BP and the British Museum have had a bad week at the start of their new joint venture, the ‘Troy: myth and reality’ exhibition.

Campaign group BP or not BP? (who describe themselves as actor-vists) staged a bold intervention, spilling oil over their ‘living statues’ after refusing to leave the museum when it closed. They chose the evening of the BP-hosted VIP launch of the exhibition for this first stunt, and it disrupted the evening with guests hastily rerouted to a back entrance.

Then at the weekend several actor-vists took to the stage in the BP Lecture Theatre minutes before a Curator’s introduction about the exhibition. But they weren’t the only group protesting that day because as visitors arrived at the museum, they had to pass a small Extinction Rebellion ‘affinity group’ who had travelled for hours from Glastonbury for their own protest over oily sponsorship.

They held a large vinyl banner telling ‘creepy BP’ to get their “oily hands off our culture”. We spoke with Laura, who told us that while claiming to be moving towards greener options, BP actually spend £40 million per year lobbying against the renewables industry.

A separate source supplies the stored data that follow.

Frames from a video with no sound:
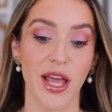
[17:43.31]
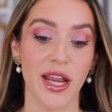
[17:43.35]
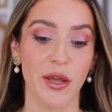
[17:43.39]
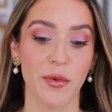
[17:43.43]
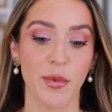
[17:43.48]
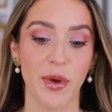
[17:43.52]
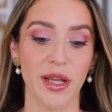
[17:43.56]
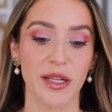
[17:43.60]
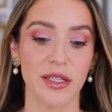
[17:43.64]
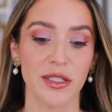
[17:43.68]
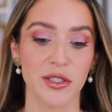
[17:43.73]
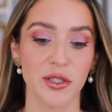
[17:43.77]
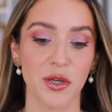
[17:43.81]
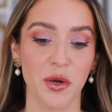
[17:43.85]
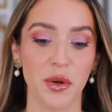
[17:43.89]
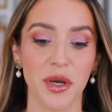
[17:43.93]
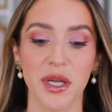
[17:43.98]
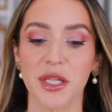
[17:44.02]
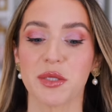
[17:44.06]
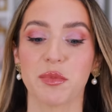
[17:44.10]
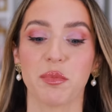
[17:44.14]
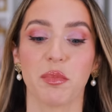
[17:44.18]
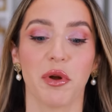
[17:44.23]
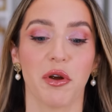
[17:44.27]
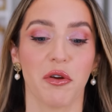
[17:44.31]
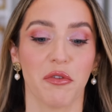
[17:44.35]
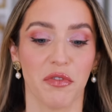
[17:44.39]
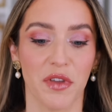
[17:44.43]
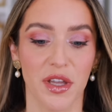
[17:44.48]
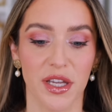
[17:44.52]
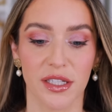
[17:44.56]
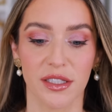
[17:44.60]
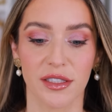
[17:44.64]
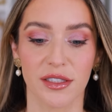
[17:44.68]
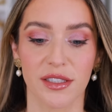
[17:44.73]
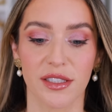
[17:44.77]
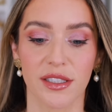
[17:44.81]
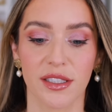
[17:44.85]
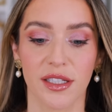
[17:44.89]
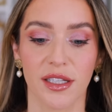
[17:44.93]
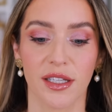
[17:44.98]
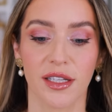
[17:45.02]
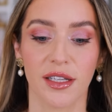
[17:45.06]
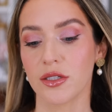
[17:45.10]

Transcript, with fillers: anyway, so it's perfect.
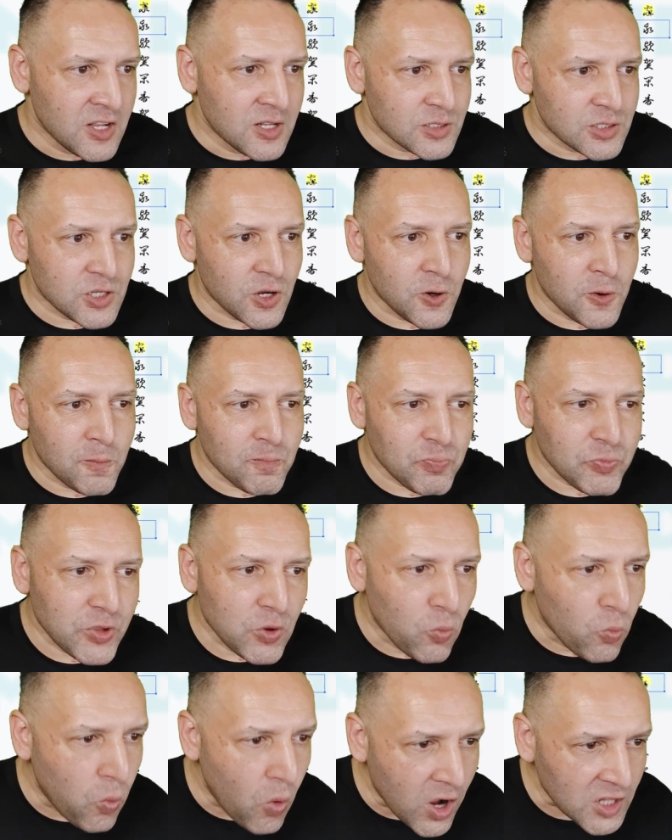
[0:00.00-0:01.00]
So
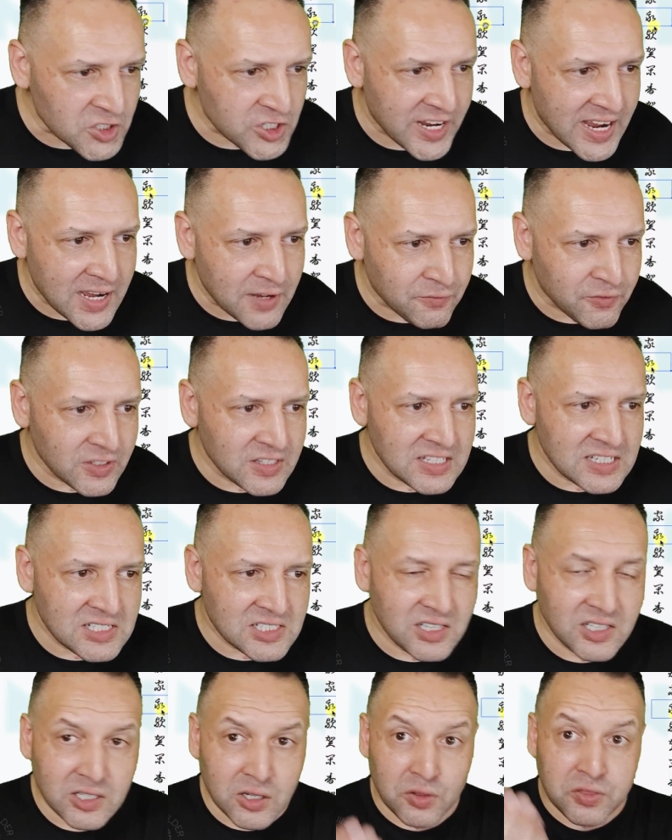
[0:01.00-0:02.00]
watch out for these
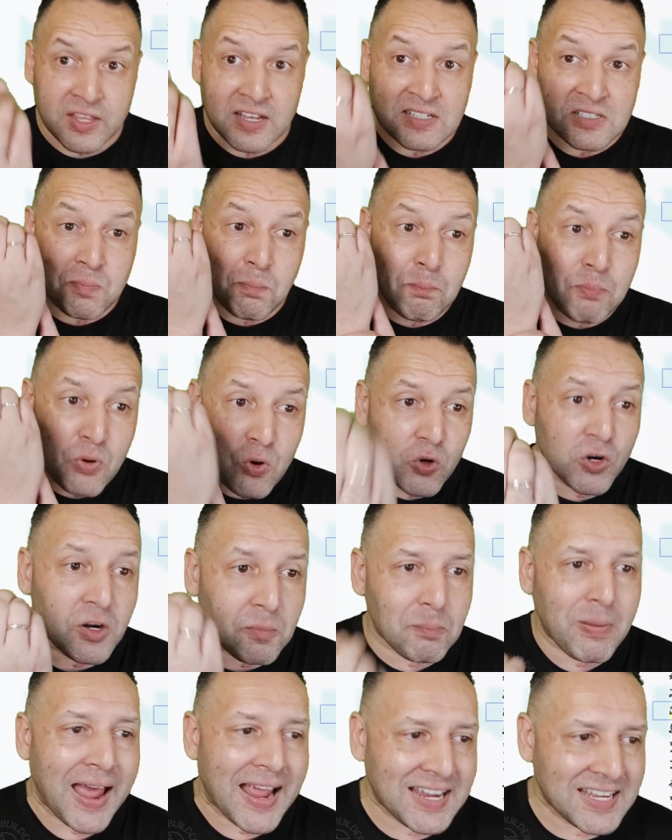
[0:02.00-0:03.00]
little things. Put
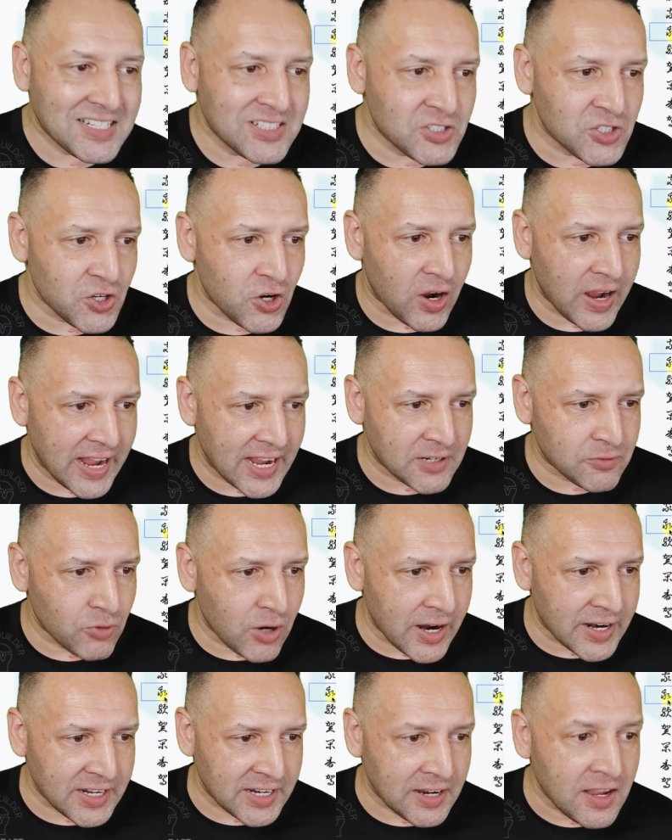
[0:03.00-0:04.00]
it back into your
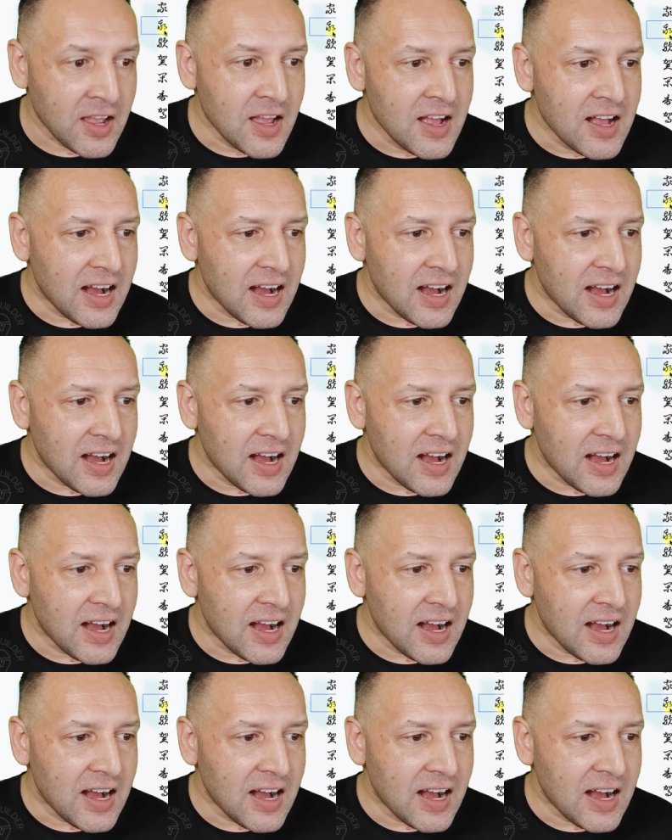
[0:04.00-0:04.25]
handwriting.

BP’s own claim to be going green is rather undermined by the fact they still invest 97% of their business in dirty fuel, and are actively drilling and exploring for new sources that the human race (according to climate scientists) cannot safely burn.

Laura’s message was that “if the British Museum have any integrity they should drop BP as a sponsor”.

Public reaction was generally good and the group soon ran out of leaflets but continued chatting with people of all ages as they queued to enter the museum.

There is a huge protest event planned at the British Museum on 8th February.